EXERCISE REQUIREMENTS. Write every entry out again with no changes, and leave the images behind.

Dataset items
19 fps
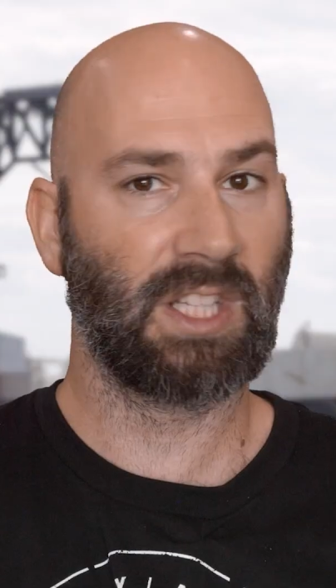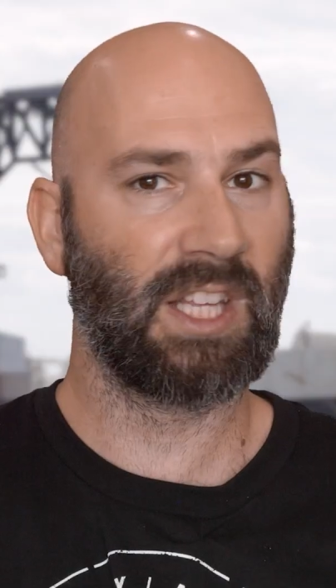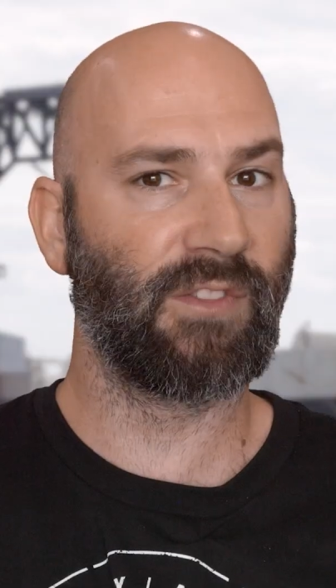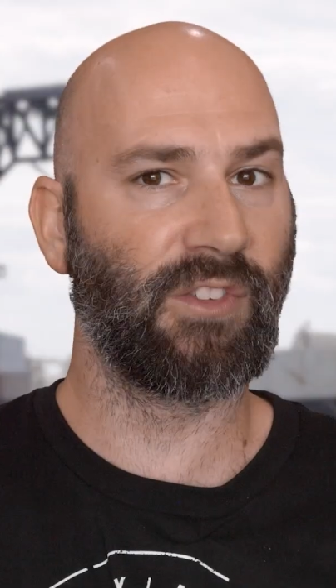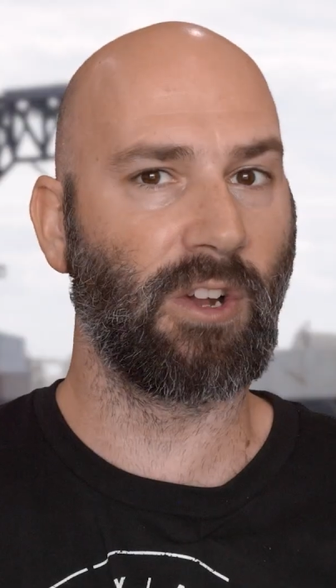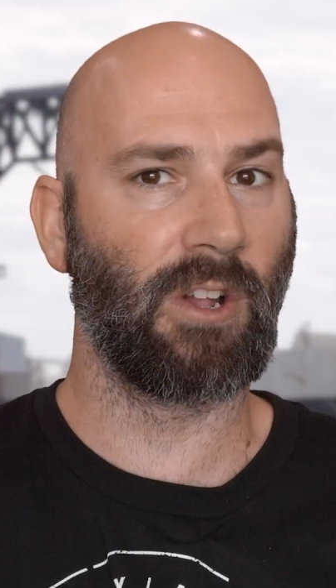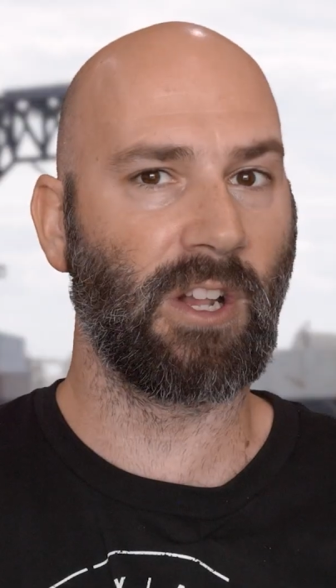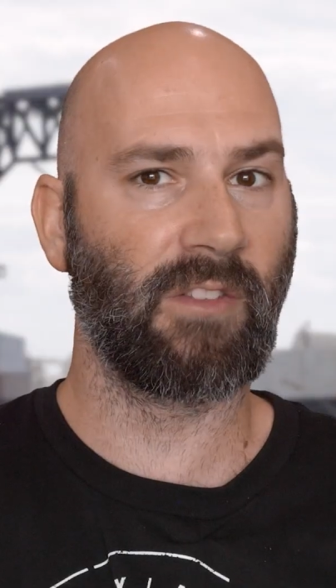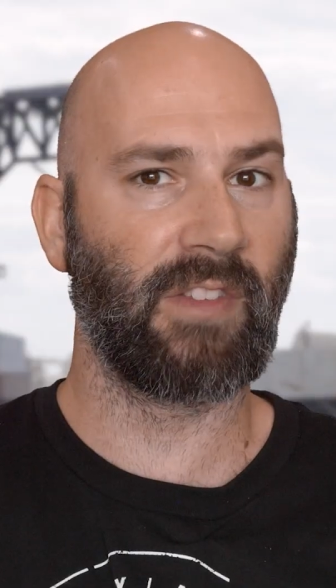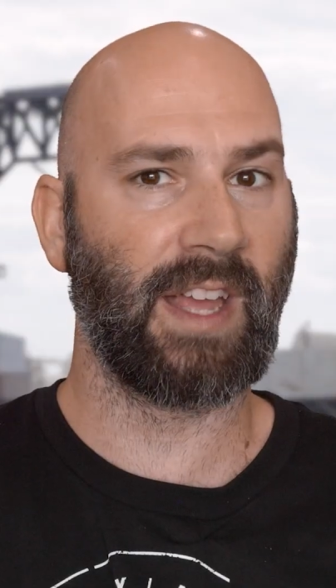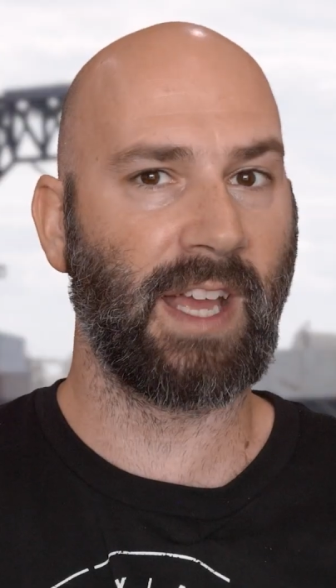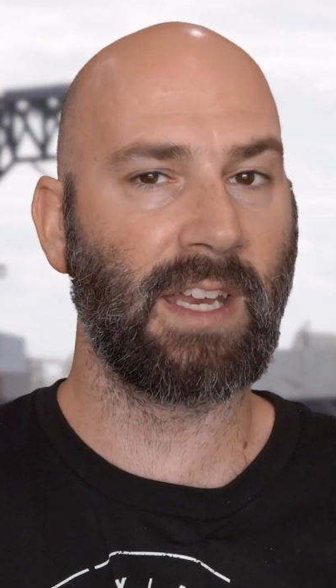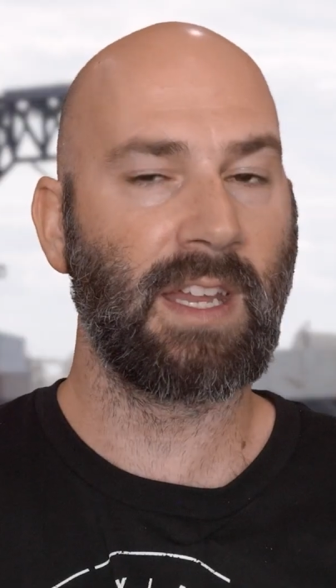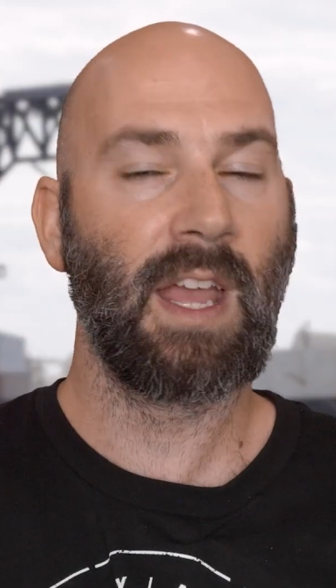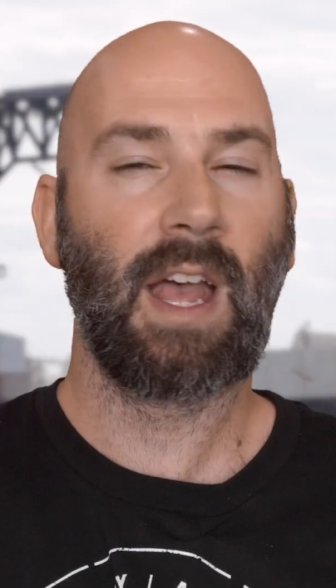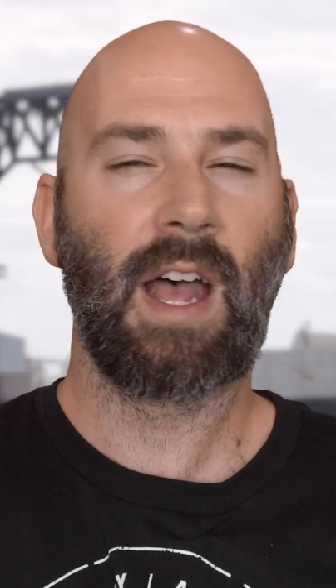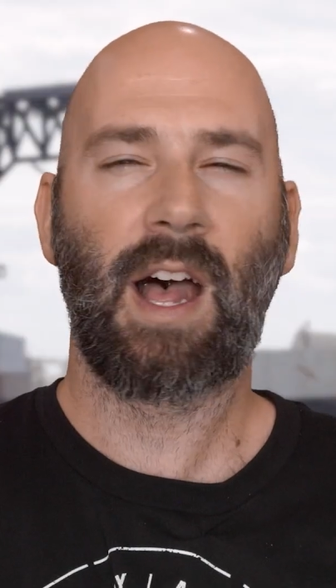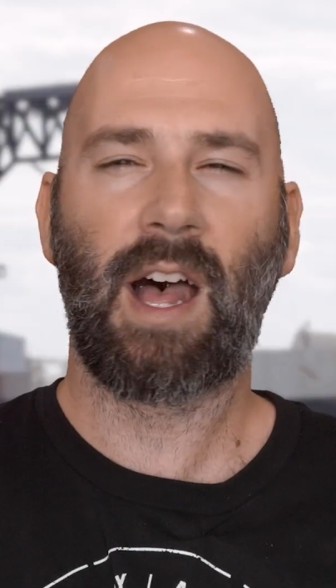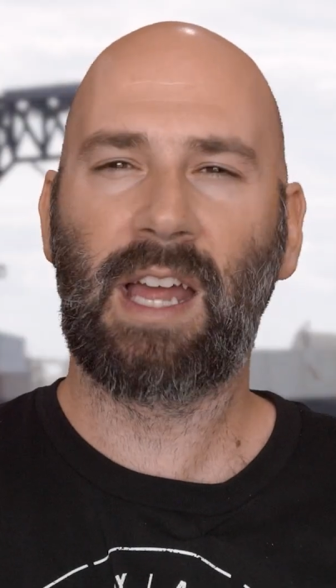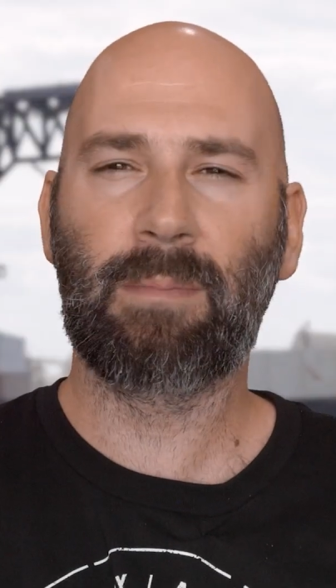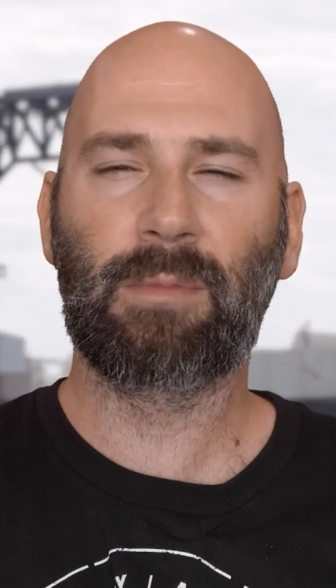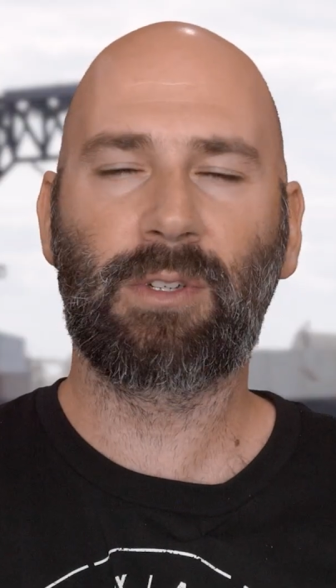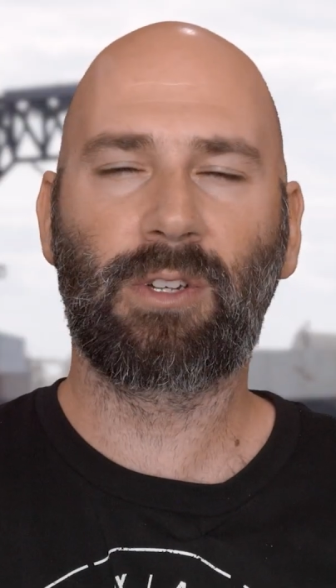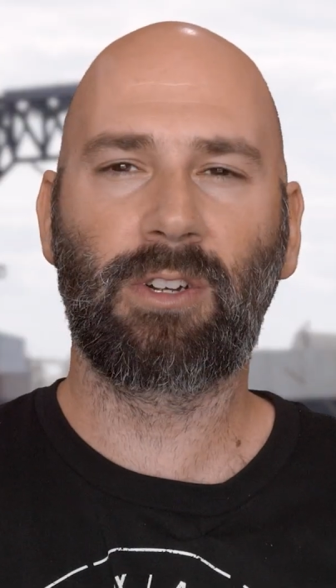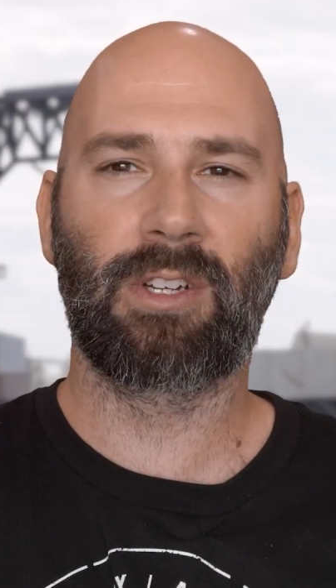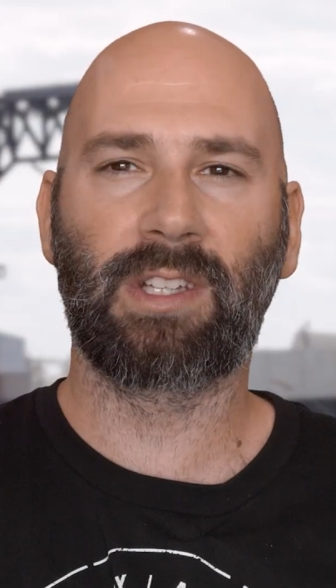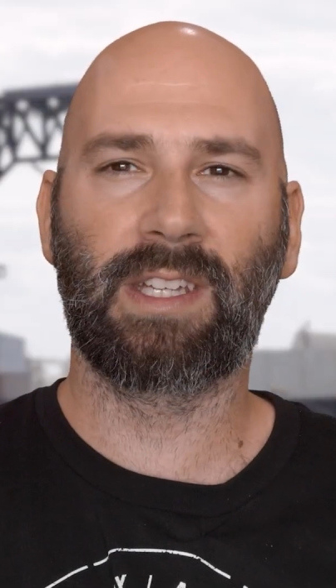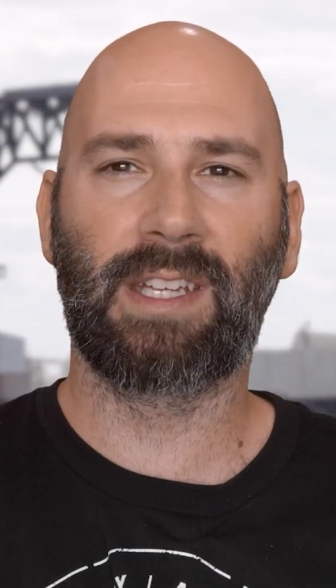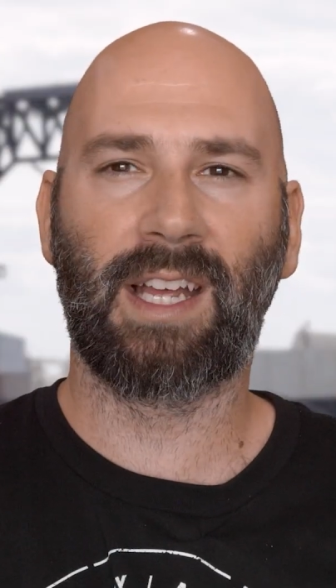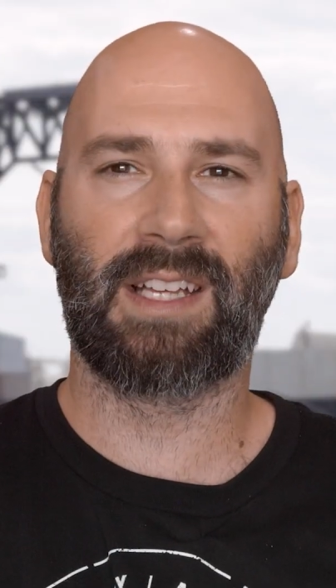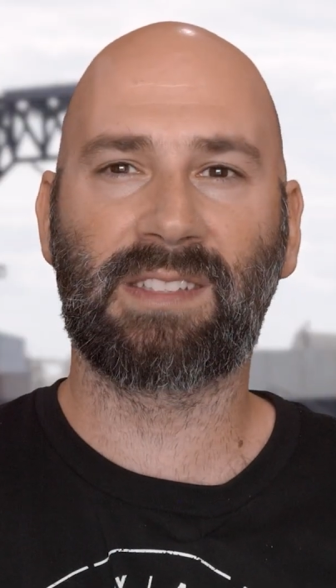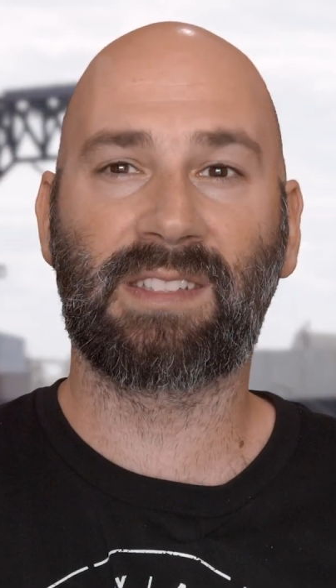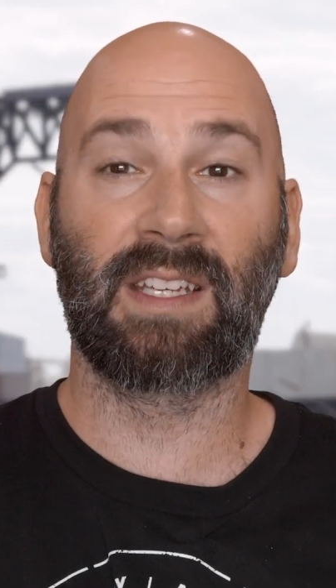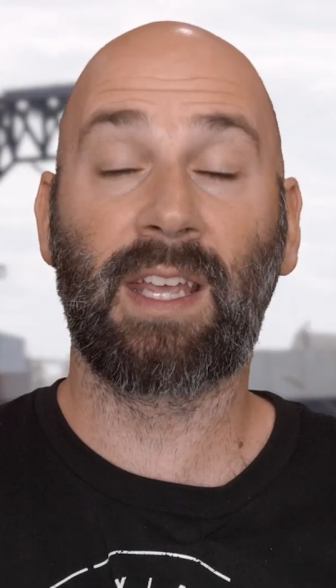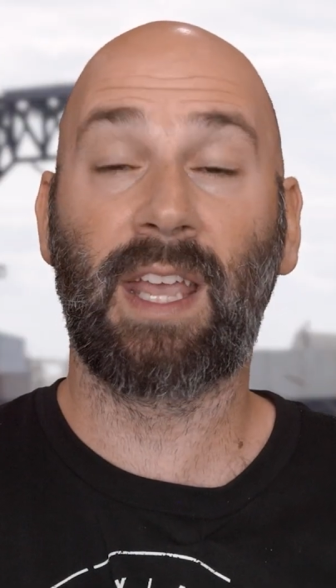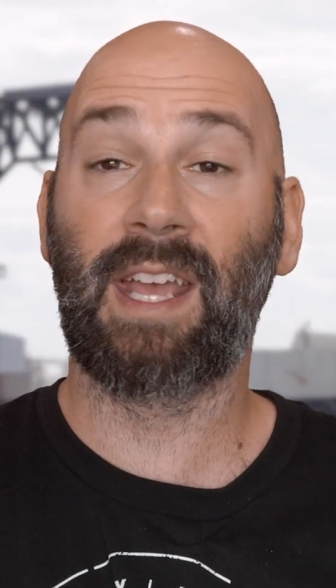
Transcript: Given all of that, I'm currently guessing,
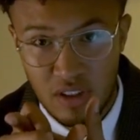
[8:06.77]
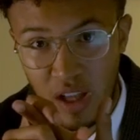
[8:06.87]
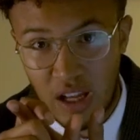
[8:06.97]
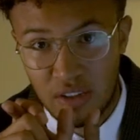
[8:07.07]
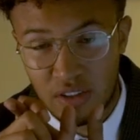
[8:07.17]

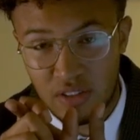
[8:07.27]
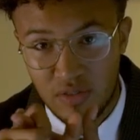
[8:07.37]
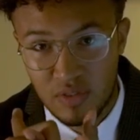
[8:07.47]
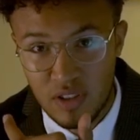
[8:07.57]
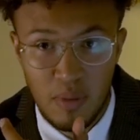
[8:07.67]
and
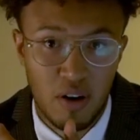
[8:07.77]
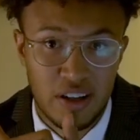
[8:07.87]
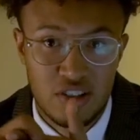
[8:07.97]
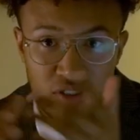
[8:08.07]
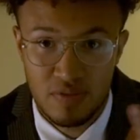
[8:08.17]
your
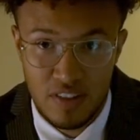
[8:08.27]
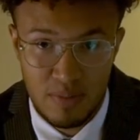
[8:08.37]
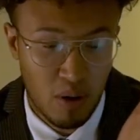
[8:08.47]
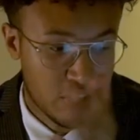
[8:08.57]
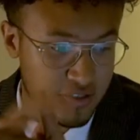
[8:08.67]
mortgage, is your
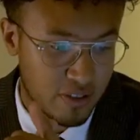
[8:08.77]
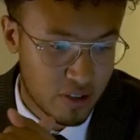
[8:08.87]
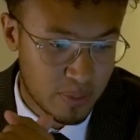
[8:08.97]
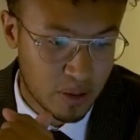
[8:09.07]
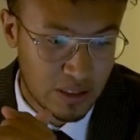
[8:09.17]
mortgage
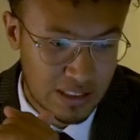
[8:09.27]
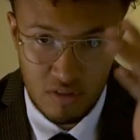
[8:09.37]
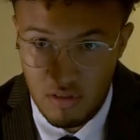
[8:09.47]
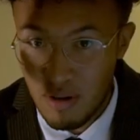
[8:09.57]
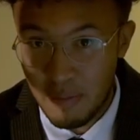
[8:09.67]
affordable?
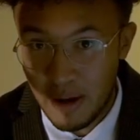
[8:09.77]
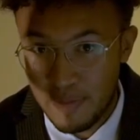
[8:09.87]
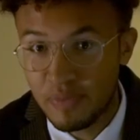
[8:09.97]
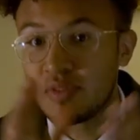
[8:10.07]
Remember,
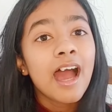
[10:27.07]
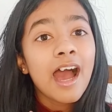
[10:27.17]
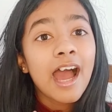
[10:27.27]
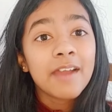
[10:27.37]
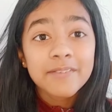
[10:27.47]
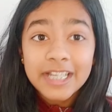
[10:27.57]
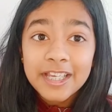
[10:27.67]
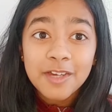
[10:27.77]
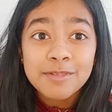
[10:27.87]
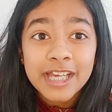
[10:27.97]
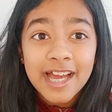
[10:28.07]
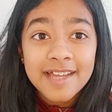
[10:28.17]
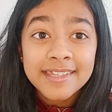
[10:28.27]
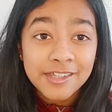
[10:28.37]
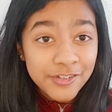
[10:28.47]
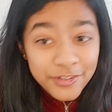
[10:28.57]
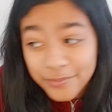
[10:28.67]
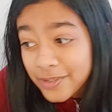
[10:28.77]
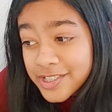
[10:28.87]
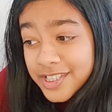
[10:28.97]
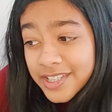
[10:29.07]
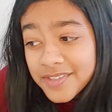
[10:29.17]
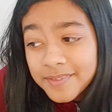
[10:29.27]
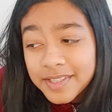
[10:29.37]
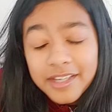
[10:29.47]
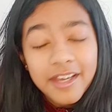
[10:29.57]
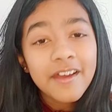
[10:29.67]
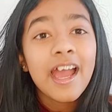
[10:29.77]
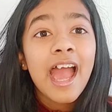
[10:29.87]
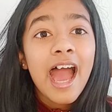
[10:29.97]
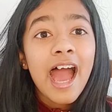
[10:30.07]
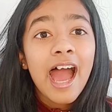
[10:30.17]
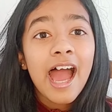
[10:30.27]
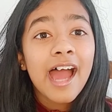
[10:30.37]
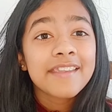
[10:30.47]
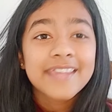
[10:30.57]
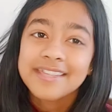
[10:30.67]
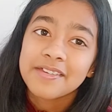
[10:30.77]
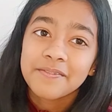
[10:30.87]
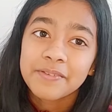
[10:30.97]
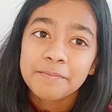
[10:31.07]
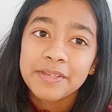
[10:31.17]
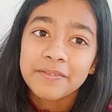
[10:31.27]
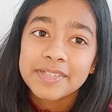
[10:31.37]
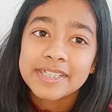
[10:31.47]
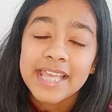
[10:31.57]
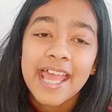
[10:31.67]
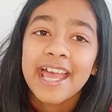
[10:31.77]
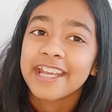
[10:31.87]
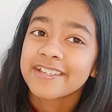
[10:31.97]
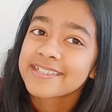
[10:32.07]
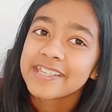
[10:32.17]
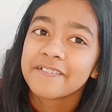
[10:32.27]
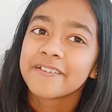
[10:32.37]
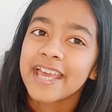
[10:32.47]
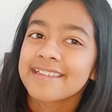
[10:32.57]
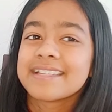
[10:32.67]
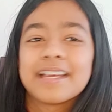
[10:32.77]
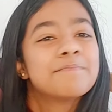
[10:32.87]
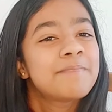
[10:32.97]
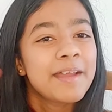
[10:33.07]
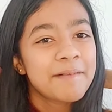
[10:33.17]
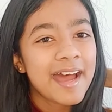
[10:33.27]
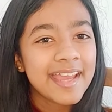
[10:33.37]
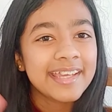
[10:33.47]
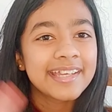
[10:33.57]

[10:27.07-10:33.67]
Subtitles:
I really hope you guys enjoyed watching this video, and that's it from me for today, and I'll see you all next time. Bye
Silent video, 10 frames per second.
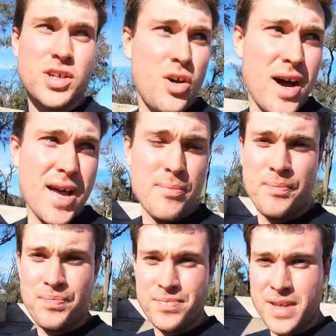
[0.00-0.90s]
so I'm
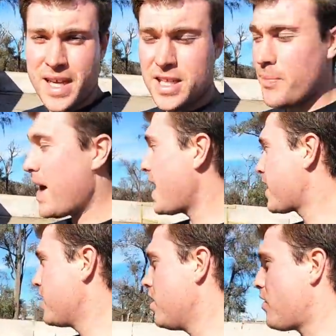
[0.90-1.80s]
in the
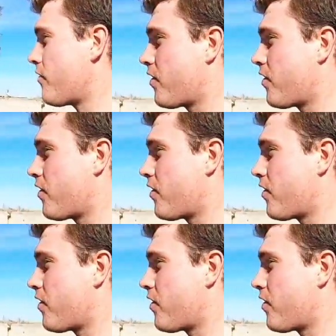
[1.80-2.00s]
back of our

YOUR RESPONSE.
19 fps
Transcript: Given all of that, I'm currently guessing,
[8:06.77]
[8:06.87]
[8:06.97]
[8:07.07]
[8:07.17]

[8:07.27]
[8:07.37]
[8:07.47]
[8:07.57]
[8:07.67]
and
[8:07.77]
[8:07.87]
[8:07.97]
[8:08.07]
[8:08.17]
your
[8:08.27]
[8:08.37]
[8:08.47]
[8:08.57]
[8:08.67]
mortgage, is your
[8:08.77]
[8:08.87]
[8:08.97]
[8:09.07]
[8:09.17]
mortgage
[8:09.27]
[8:09.37]
[8:09.47]
[8:09.57]
[8:09.67]
affordable?
[8:09.77]
[8:09.87]
[8:09.97]
[8:10.07]
Remember,
[10:27.07]
[10:27.17]
[10:27.27]
[10:27.37]
[10:27.47]
[10:27.57]
[10:27.67]
[10:27.77]
[10:27.87]
[10:27.97]
[10:28.07]
[10:28.17]
[10:28.27]
[10:28.37]
[10:28.47]
[10:28.57]
[10:28.67]
[10:28.77]
[10:28.87]
[10:28.97]
[10:29.07]
[10:29.17]
[10:29.27]
[10:29.37]
[10:29.47]
[10:29.57]
[10:29.67]
[10:29.77]
[10:29.87]
[10:29.97]
[10:30.07]
[10:30.17]
[10:30.27]
[10:30.37]
[10:30.47]
[10:30.57]
[10:30.67]
[10:30.77]
[10:30.87]
[10:30.97]
[10:31.07]
[10:31.17]
[10:31.27]
[10:31.37]
[10:31.47]
[10:31.57]
[10:31.67]
[10:31.77]
[10:31.87]
[10:31.97]
[10:32.07]
[10:32.17]
[10:32.27]
[10:32.37]
[10:32.47]
[10:32.57]
[10:32.67]
[10:32.77]
[10:32.87]
[10:32.97]
[10:33.07]
[10:33.17]
[10:33.27]
[10:33.37]
[10:33.47]
[10:33.57]

[10:27.07-10:33.67]
Subtitles:
I really hope you guys enjoyed watching this video, and that's it from me for today, and I'll see you all next time. Bye
Silent video, 10 frames per second.
[0.00-0.90s]
so I'm
[0.90-1.80s]
in the
[1.80-2.00s]
back of our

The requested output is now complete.